> **EXERCISE OBJECTIVE**: Your job with the data below: print everything from the line that holds "Silent video, 17 frames per second." down to the line that holds "Lip reading: Of", ends included, exactly, and nothing else.

START INFORMATION

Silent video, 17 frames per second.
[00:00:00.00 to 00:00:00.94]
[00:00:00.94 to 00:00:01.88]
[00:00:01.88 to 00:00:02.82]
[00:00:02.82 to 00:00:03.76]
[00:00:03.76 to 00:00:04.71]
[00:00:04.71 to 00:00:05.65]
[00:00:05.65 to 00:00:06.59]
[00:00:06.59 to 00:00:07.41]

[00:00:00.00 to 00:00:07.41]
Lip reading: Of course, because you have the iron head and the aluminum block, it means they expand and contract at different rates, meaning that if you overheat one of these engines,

END INFORMATION
START INFORMATION

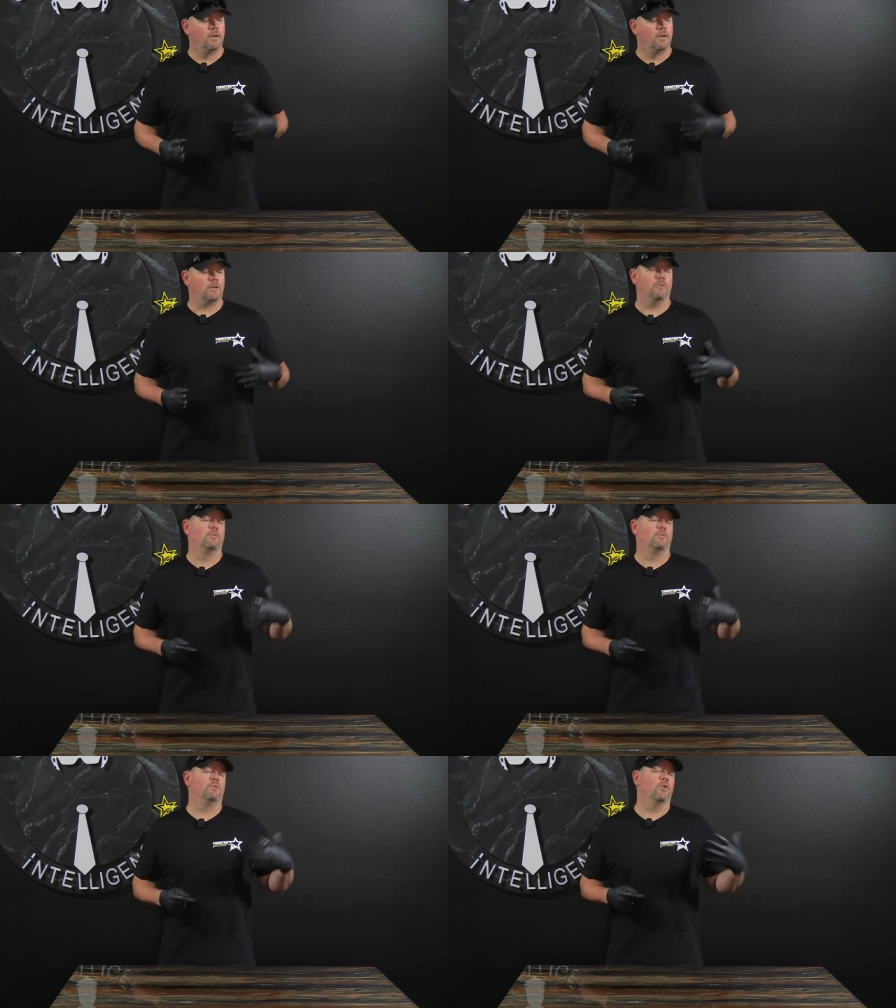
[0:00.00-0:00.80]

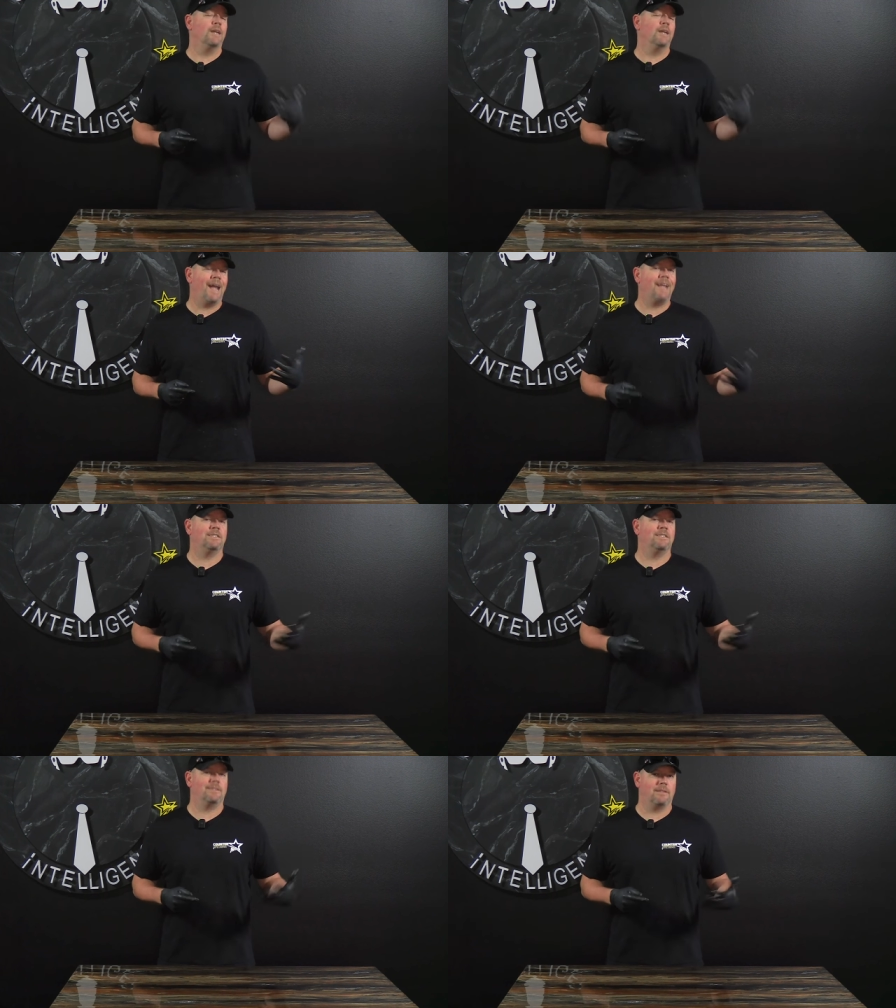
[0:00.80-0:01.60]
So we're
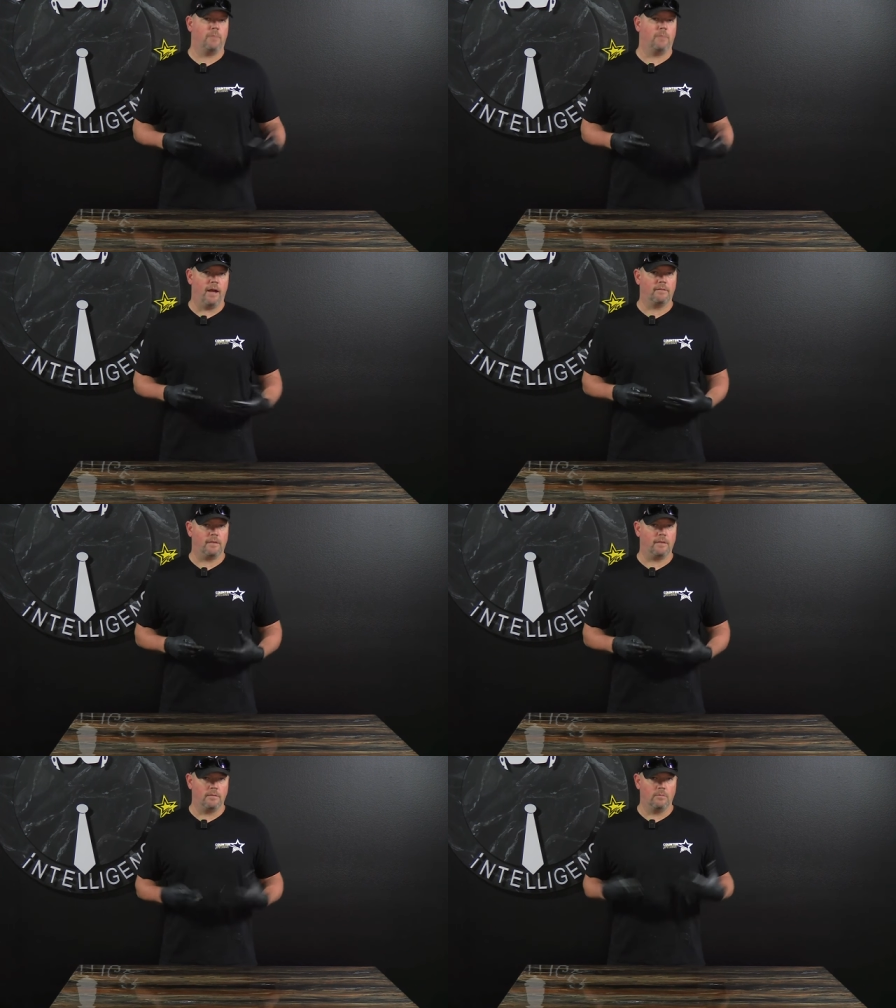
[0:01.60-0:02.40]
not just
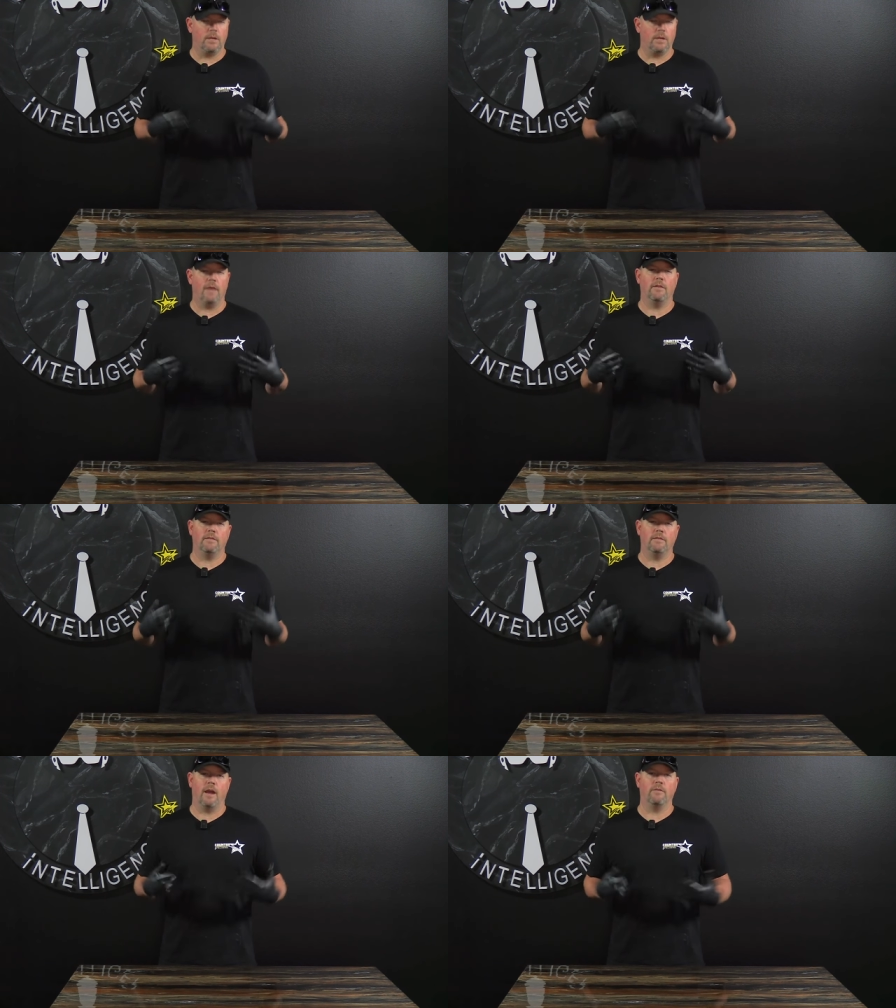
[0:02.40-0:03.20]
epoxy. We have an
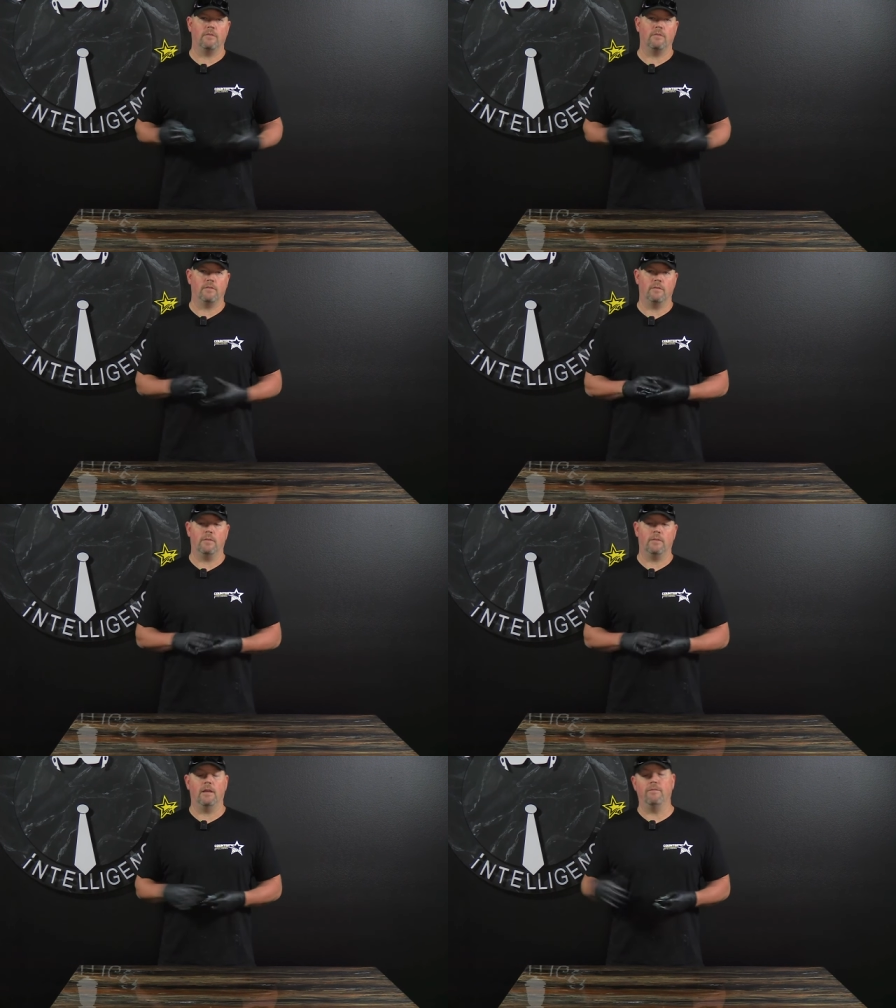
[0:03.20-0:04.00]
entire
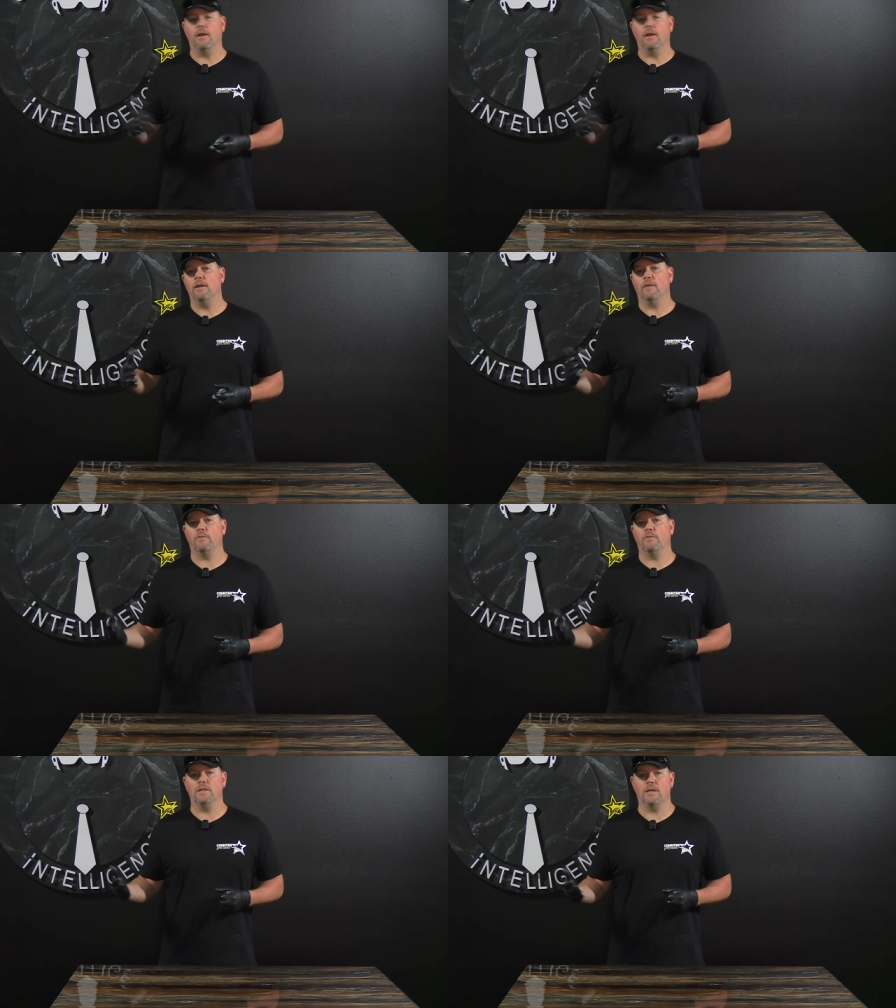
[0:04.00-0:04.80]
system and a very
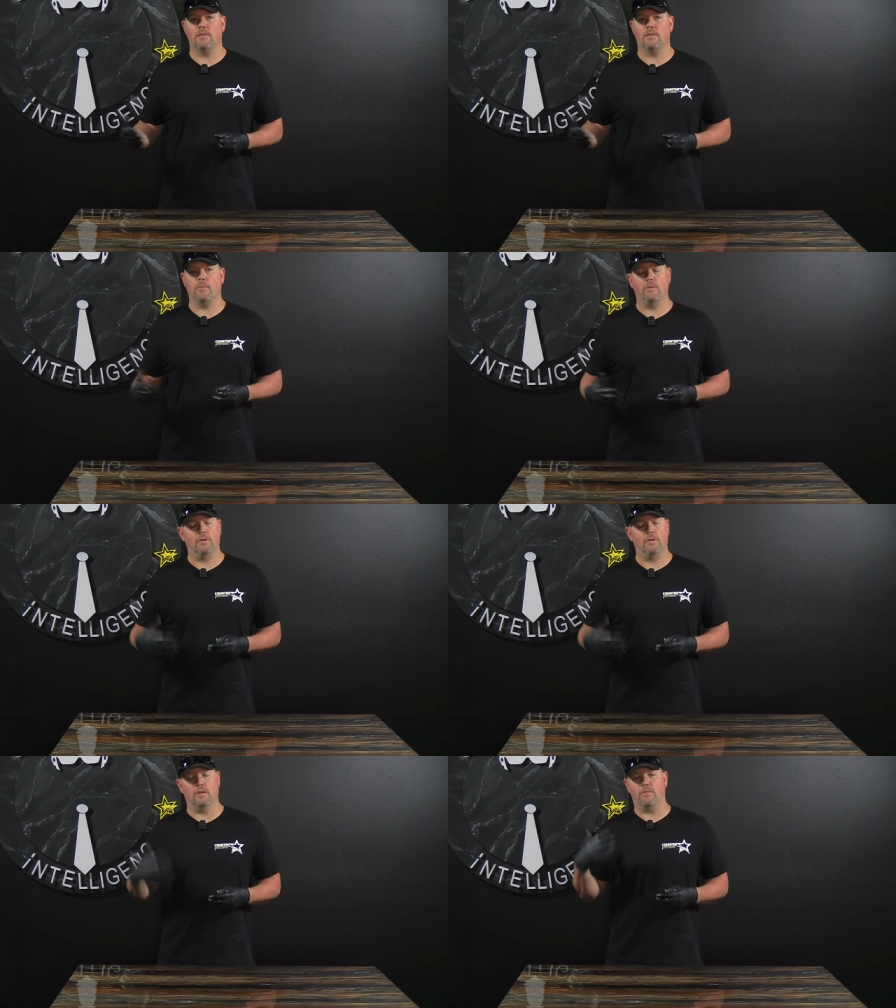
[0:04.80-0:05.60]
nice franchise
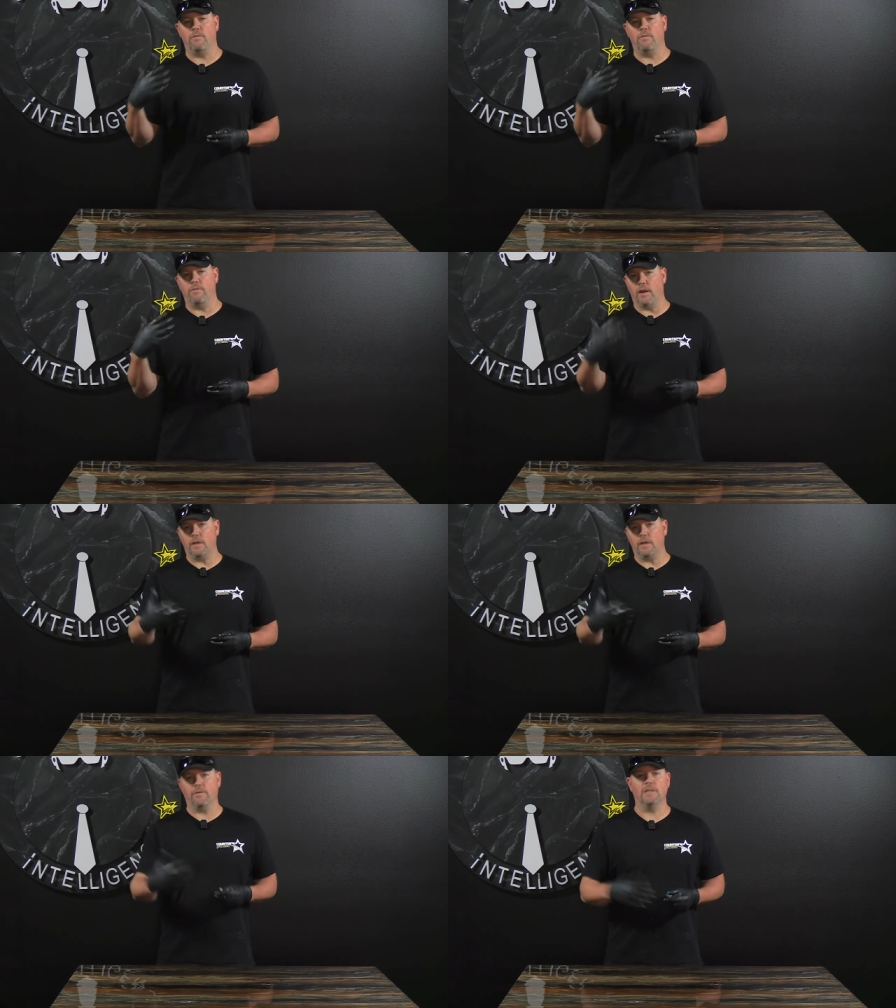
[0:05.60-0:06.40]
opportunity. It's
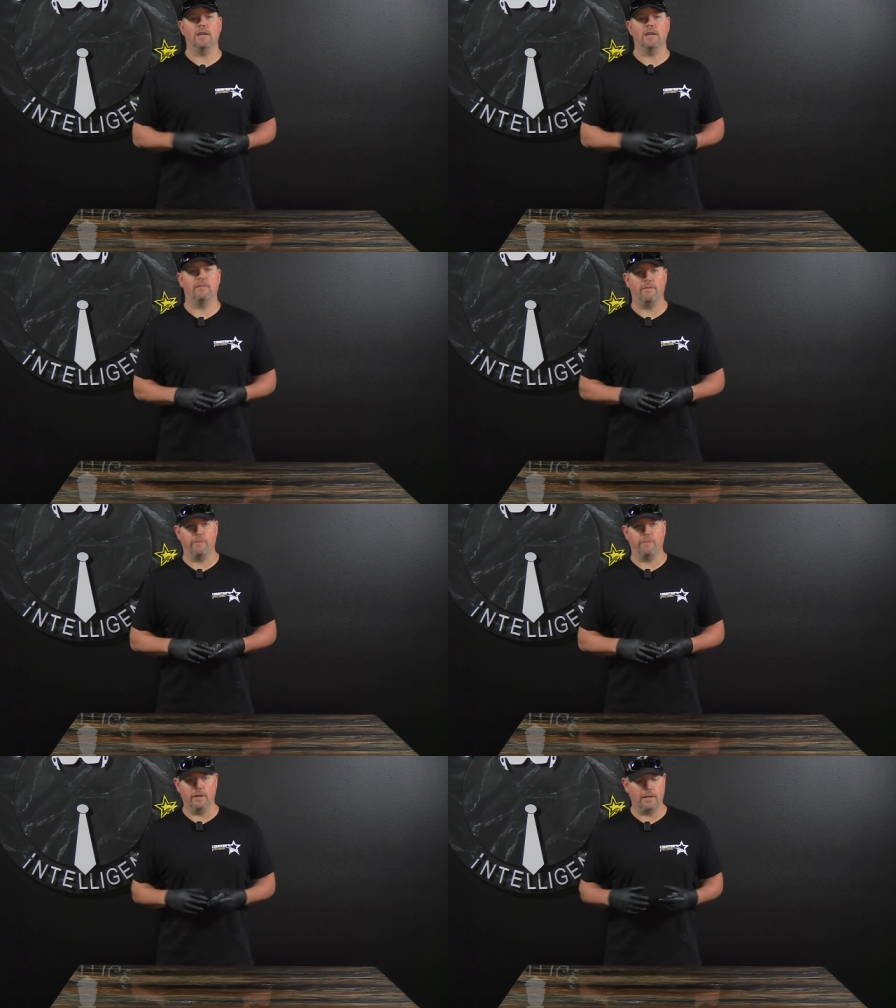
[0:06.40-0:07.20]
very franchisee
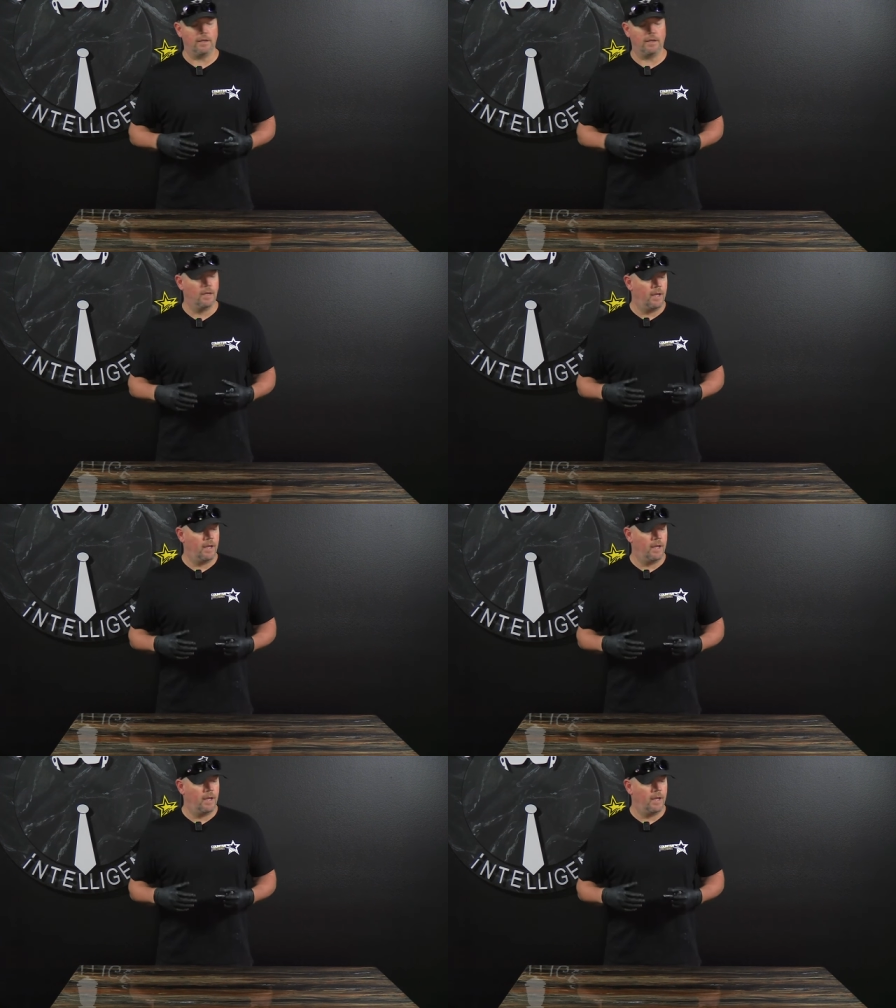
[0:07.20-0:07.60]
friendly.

END INFORMATION

> **EXERCISE RESPONSE**:
Silent video, 17 frames per second.
[00:00:00.00 to 00:00:00.94]
[00:00:00.94 to 00:00:01.88]
[00:00:01.88 to 00:00:02.82]
[00:00:02.82 to 00:00:03.76]
[00:00:03.76 to 00:00:04.71]
[00:00:04.71 to 00:00:05.65]
[00:00:05.65 to 00:00:06.59]
[00:00:06.59 to 00:00:07.41]

[00:00:00.00 to 00:00:07.41]
Lip reading: Of course, because you have the iron head and the aluminum block, it means they expand and contract at different rates, meaning that if you overheat one of these engines,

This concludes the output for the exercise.